Weil Poledance natürlich immer noch versucht, sich vom Untenrum-Schmuddelimage zu befreien. Was eher so mittelgut funktioniert, wenn eine der Trainerinnen nachher erzählt, sie habe ewig keine Stange zum Trainieren zu Hause gehabt. Habe damals im Club gearbeitet und halt da üben können. Und sich die Poledance-Profis kurz später dann so akrobatisch aufwändig an den Stangen und auf dem Boden räkeln, dass unübersehbar ist, dass sich bei diesem Sport also auch intimzurasieren ist.

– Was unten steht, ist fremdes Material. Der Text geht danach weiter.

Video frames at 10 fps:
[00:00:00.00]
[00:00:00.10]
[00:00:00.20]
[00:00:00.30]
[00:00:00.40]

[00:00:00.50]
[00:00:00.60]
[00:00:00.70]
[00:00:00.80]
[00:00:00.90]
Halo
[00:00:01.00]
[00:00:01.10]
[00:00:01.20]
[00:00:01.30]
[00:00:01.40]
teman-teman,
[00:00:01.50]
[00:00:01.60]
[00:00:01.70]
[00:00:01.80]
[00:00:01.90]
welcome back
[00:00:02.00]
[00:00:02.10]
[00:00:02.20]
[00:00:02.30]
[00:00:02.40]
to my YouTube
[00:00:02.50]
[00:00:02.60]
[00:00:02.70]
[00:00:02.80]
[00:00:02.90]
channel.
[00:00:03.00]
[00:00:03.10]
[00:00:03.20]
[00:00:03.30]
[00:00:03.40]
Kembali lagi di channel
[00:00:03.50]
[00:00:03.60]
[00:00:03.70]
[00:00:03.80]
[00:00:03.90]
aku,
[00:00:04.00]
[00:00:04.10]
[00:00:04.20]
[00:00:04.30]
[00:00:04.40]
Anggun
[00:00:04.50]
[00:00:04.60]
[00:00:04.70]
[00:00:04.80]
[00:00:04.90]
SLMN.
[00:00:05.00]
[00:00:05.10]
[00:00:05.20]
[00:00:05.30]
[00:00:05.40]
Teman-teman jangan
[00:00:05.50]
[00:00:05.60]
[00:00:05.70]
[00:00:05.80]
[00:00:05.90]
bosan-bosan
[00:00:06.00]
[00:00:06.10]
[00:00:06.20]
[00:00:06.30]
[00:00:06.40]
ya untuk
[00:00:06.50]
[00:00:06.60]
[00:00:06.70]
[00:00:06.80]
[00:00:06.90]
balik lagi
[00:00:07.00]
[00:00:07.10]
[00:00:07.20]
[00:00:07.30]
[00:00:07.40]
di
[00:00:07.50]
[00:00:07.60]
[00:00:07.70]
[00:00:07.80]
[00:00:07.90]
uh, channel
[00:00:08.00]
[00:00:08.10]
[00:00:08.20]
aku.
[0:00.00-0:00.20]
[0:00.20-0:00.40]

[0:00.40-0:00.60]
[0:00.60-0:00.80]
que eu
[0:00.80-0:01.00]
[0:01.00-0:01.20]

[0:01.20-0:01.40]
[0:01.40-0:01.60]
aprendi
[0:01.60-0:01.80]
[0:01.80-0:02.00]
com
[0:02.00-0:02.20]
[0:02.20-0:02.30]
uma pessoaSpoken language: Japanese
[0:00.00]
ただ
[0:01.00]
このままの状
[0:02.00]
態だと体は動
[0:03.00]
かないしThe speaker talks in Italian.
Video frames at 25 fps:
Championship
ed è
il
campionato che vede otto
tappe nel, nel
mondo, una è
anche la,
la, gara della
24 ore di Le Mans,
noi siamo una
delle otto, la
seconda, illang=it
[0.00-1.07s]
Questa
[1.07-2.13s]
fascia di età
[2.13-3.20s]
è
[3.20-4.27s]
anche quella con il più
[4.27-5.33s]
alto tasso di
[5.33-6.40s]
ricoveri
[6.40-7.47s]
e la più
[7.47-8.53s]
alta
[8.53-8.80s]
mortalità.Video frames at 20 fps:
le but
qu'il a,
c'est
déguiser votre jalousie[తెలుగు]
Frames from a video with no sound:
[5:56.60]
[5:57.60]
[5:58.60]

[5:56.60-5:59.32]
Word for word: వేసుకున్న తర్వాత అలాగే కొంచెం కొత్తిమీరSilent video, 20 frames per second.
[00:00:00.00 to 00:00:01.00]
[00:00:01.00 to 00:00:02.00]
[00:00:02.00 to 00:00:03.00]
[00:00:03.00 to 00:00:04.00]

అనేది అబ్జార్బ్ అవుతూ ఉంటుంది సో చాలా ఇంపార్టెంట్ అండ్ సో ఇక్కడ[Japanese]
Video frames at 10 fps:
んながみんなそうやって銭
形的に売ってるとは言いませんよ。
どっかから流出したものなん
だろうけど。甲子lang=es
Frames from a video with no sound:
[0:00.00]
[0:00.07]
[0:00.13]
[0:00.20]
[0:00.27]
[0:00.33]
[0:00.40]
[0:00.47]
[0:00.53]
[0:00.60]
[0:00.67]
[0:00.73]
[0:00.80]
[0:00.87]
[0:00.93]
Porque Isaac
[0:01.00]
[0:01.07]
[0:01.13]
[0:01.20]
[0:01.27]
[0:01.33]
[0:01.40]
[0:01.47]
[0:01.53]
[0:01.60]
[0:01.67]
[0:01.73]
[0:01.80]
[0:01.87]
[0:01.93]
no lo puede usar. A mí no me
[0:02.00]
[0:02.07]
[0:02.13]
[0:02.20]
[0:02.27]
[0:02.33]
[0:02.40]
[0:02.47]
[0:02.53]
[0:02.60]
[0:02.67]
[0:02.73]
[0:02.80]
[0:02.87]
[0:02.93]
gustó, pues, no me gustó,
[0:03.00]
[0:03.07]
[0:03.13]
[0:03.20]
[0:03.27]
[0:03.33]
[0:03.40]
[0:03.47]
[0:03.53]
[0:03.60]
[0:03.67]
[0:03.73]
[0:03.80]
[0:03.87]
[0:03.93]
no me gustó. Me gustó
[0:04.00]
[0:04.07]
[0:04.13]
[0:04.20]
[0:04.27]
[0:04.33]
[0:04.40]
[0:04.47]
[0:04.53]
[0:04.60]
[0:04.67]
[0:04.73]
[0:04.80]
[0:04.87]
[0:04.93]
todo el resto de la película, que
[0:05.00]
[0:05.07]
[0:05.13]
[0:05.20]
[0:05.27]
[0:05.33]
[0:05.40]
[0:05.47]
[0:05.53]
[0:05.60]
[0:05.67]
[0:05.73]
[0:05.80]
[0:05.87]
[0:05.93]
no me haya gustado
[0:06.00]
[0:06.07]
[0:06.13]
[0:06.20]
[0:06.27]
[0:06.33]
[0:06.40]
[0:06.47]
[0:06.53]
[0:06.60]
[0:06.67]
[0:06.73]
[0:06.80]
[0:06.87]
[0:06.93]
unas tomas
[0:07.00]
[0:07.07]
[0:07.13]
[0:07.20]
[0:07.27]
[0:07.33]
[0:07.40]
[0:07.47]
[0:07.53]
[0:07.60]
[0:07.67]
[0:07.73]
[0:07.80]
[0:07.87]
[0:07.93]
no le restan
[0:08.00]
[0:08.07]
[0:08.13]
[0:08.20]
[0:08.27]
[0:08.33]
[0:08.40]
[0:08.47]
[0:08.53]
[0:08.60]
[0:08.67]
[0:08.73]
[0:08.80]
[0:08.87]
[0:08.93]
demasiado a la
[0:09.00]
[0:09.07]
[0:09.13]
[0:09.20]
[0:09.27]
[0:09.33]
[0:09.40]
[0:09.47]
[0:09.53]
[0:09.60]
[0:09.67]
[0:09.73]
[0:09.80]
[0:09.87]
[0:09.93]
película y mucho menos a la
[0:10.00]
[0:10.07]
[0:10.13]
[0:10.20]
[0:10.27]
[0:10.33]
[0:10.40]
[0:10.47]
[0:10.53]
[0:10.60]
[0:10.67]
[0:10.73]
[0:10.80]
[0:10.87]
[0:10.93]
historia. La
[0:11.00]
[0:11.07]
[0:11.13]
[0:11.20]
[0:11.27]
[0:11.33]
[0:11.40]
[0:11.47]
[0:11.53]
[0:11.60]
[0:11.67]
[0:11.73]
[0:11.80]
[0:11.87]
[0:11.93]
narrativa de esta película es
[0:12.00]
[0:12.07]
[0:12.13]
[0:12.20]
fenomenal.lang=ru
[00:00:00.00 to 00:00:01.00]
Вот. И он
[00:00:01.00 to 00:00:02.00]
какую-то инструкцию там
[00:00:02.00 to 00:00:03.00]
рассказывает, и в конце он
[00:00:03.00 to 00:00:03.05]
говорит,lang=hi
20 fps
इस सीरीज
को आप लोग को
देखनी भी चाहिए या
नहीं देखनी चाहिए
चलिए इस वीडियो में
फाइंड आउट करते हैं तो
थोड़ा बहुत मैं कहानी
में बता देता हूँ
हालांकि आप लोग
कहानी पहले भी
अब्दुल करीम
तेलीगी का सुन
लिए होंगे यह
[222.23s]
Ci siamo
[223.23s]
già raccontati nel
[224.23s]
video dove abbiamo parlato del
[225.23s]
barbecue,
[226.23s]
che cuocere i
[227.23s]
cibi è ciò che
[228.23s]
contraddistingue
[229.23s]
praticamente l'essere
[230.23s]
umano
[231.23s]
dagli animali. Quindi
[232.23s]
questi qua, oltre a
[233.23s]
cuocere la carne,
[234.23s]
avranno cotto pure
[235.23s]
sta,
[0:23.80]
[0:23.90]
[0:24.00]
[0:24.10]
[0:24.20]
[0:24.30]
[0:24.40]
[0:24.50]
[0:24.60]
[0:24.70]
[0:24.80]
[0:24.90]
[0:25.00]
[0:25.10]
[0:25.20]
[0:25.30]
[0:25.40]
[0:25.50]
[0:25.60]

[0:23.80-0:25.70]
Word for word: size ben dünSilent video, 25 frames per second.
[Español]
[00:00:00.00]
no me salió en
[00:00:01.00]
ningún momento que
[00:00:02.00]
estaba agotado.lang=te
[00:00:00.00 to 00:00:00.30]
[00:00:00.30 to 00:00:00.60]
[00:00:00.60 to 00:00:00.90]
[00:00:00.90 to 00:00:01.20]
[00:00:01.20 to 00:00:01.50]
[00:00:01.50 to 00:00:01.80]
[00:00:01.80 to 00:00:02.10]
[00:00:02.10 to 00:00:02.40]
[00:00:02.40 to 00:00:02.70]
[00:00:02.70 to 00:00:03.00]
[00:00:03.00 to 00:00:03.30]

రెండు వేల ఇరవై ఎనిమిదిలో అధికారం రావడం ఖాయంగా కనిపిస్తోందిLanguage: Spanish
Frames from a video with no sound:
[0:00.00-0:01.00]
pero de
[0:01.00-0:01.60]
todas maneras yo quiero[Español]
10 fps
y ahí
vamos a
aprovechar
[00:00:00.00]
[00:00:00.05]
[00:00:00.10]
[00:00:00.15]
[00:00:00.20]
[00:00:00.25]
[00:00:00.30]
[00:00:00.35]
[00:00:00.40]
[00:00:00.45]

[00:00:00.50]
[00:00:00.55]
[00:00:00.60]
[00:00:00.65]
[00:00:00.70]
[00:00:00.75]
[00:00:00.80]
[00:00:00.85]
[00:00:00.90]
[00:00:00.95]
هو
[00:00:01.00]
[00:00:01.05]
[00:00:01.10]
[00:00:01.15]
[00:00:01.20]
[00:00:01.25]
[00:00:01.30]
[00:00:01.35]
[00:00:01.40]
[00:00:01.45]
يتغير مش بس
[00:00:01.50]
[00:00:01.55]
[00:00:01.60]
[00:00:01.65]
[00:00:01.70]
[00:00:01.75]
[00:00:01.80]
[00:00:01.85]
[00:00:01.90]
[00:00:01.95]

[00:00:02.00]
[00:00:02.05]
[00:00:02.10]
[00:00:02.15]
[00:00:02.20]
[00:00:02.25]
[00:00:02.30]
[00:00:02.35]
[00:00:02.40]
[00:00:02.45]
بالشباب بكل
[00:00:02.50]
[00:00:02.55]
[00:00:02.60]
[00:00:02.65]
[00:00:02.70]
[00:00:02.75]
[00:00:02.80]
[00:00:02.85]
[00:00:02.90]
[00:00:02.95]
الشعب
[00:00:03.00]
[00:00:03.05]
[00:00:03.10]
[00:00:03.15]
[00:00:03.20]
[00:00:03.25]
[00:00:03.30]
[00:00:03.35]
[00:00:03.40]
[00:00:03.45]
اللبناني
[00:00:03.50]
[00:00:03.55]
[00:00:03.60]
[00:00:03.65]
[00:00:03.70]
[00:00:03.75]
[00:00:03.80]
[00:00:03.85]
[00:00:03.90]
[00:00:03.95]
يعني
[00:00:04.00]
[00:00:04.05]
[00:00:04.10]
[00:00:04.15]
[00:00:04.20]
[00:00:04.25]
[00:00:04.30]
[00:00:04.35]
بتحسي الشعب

Rollerderby oder Kickboxen ist das hier nicht gerade. Weswegen ich es auch beim besten Willen nicht schaffe, ironisch gebrochene weibliche Selbstermächtigung in diese Probestunde reinzuinterpretieren. Aber taugt das wirklich noch zum Aufreger? In einer Zeit, in der jede Hausfrau ihre Popohau-Fantasien, eingewickelt in rosa „Leseratte“-Stoffbuchüberzieher, in „50 Shades of Grey“ spazieren trägt?
Männer, die sich von Stangen spreizen
Vor einiger Zeit belehrte mich eine Swingtänzerin über das Wesen von Sport. Entscheidend sei nicht, dass man sich bewegt und schwitzt, meinte sie. Sport sei es dann, wenn man einen Trainingsanzug anziehen muss, meinte sie, die in Bars im Stiftrock tanzt. Und das im Alltag gleich anbehält. Nur konsequent, weil alles, was man leidenschaftlich tut, natürlich irgendwann in den Lifestyle einsickert. Andererseits sind wir doch so langsam drüber über das Mannsweiber-Klischee von Fußballerinnen.
Eigentlich geht Poledance auf Männer zurück, habe ich mir vorher in der Wikipedia angelesen. Auf Mallokhoma, einen indischen Traditionssport. Männer, die sich von Stangen spreizen. In von der Schwerkraft eigentlich verbotenen Posen. Ohne einen Hauch von Erotik.
Gedanken, über die ich schon wieder an der Arm-Bein-Koordination scheitere. Und am lasziven Hüftehängenlassen. Gut eingebitcht sieht wahrscheinlich anders aus.
Noch mal bitte, im Takt zur Musik. Plastik-lasziver R’n’B, natürlich. Oh, oh, oh, ah, ah, badoum. In meinem Kopf ein Parallelohrwurm von Peter Fox. Irgendwas mit Tanzen und einem schönen Elefanten. So fühle ich mich gerade eher. „Ist auch am Anfang alles viel auf einmal“, sagt die freundliche Eintänzerin, die mir beim Verhaspeln zusieht, ein bisschen mitleidig. Und dass man an der Stange klemmend besser noch mal die Hüfte einknickt. Weil’s halt schöner aussieht.